Remue-ménage au Washington Post. Près de 400 membres de la rédaction ont envoyé un courrier à Jeff Bezos, patron d’Amazon, mais aussi directeur du Washington Post depuis 2013, pour témoigner de leurs inquiétudes pour l’avenir du journal selon le Guardian. La lettre envoyée mardi 14 janvier par les journalistes a ensuite été publiée sur X le lendemain par Ben Mullin, reporter au New-York Times.
Le courrier fait suite au refus de la direction publier un dessin de la caricaturiste Ann Telnaes, prix Pulitzer du dessin de la Presse en 2001, et à sa démission qui a suivie. Sur l’illustration de la discorde figure l’homme d’affaires et patron de presse Jeff Bezos agenouillé devant une statue de Donald Trump et lui tendant un sac d’argent.
«Nous sommes profondément inquiets»
Dans la missive, les salariés du journal témoignent de leurs inquiétudes vis-à-vis des «récentes décisions de la direction qui ont conduit les lecteurs à s’interroger sur l’intégrité de cette institution, qui ont rompu avec une tradition de transparence et qui ont incité certains de nos collègues les plus éminents à partir, d’autres départs étant imminents».
Présidentielle américaine 2024
Les journalistes insistent également sur leur souhait de «rétablir une relation avec les dirigeants basée sur une communication ouverte», et pour ce faire, invitent Jeff Bezos à se rendre dans leurs bureaux. Ceux-ci lui demandent également de s’en tenir à la promesse prise à son arrivée de ne pas modifier les valeurs du Washington Post. Et de conclure : «Nous nous sommes engagés à poursuivre un journalisme indépendant qui demande des comptes au pouvoir et traite de l’actualité sans crainte ni favoritisme. Cela ne changera jamais. Rien n’ébranlera notre détermination à suivre l’information où qu’elle nous mène».
Neutralité politique ?
Durant la campagne présidentielle, le média américain avait déjà mis le feu aux poudres en déclarant ne soutenir aucun candidat, une décision que Jeff Bezos assurait avoir prise «par principes». Mais pour Sébastien Mort, spécialiste de la presse américaine, ce choix «va dans le sens de l’érosion du rôle démocratique de la presse aux Etats-Unis». La décision avait suscité des réactions houleuses et le journal avait perdu 10 % de ses abonnés à sa suite, selon les chiffres du Guardian. A ce sujet, les journalistes concèdent dans la lettre envoyée mardi que «la question de l’appui présidentiel» est «une prérogative du propriétaire», mais rappellent vouloir travailler sans «demander des comptes au pouvoir».

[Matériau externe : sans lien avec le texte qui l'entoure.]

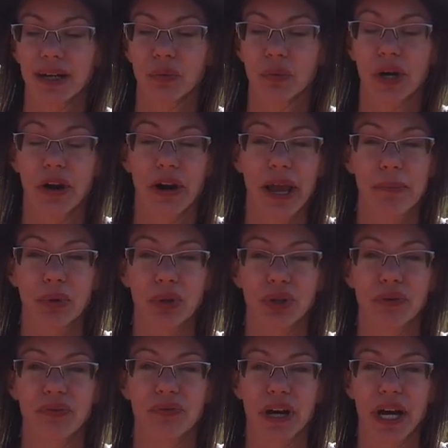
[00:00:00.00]
We are
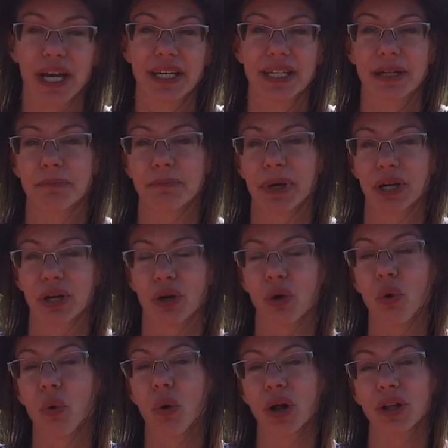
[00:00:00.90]
able to find better
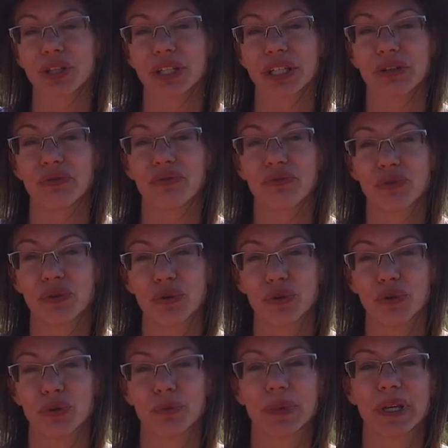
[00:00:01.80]
quality
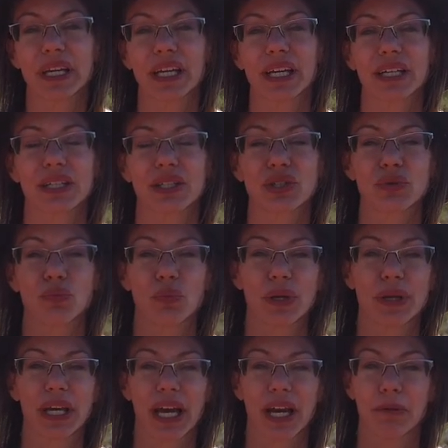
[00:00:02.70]
food because
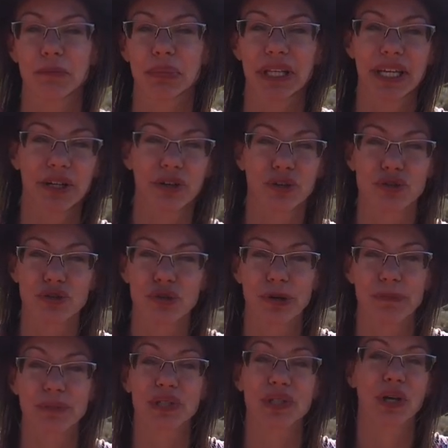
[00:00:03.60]
we kind of plan our
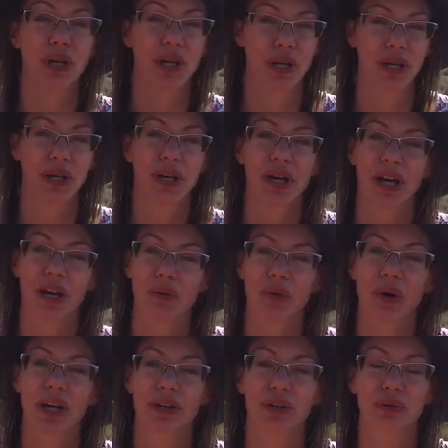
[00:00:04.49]
trips
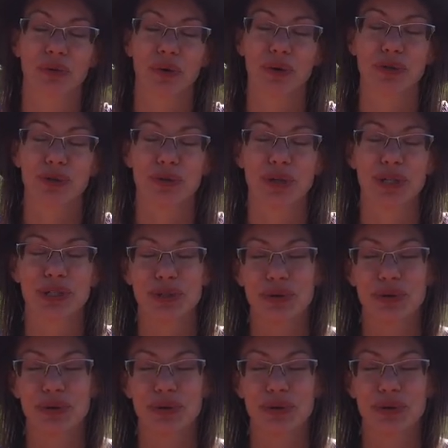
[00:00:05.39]
and grocery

Or, au terme de la campagne présidentielle, Jeff Bezos ne s’est pas privé de complimenter chaleureusement Donald Trump, rompant avec sa volonté affirmée de neutralité médiatique, de quoi inquiéter ses salariés. «Félicitations à notre 45e et désormais 47e président pour son retour politique extraordinaire et sa victoire décisive. Aucune nation n’a de plus grandes opportunités. Je lui souhaite du succès dans sa mission de diriger et d’unifier l’Amérique que nous aimons tous», avait-il écrit sur X.

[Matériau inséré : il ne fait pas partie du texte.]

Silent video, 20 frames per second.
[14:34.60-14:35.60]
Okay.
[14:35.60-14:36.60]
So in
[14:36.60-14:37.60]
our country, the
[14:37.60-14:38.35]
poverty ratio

Le multimilliardaire souhaite être dans les bonnes grâces présidentielles, mais veut aussi éviter d’éventuelles sanctions à l’égard d’Amazon. Durant son premier mandat, Donald Trump avait menacé le milliardaire de lancer une enquête sur la gestion fiscale d’Amazon, une tentative de faire pression sur lui mais également d’infléchir la ligne éditoriale du Washington Post qui lui était hostile. Le vent a visiblement tourné puisque Jeff Bezos fait désormais partie des invités de marque conviés à la cérémonie d’investiture de Donald Trump ce lundi 20 janvier, en compagnie d’Elon Musk et de Mark Zuckerberg.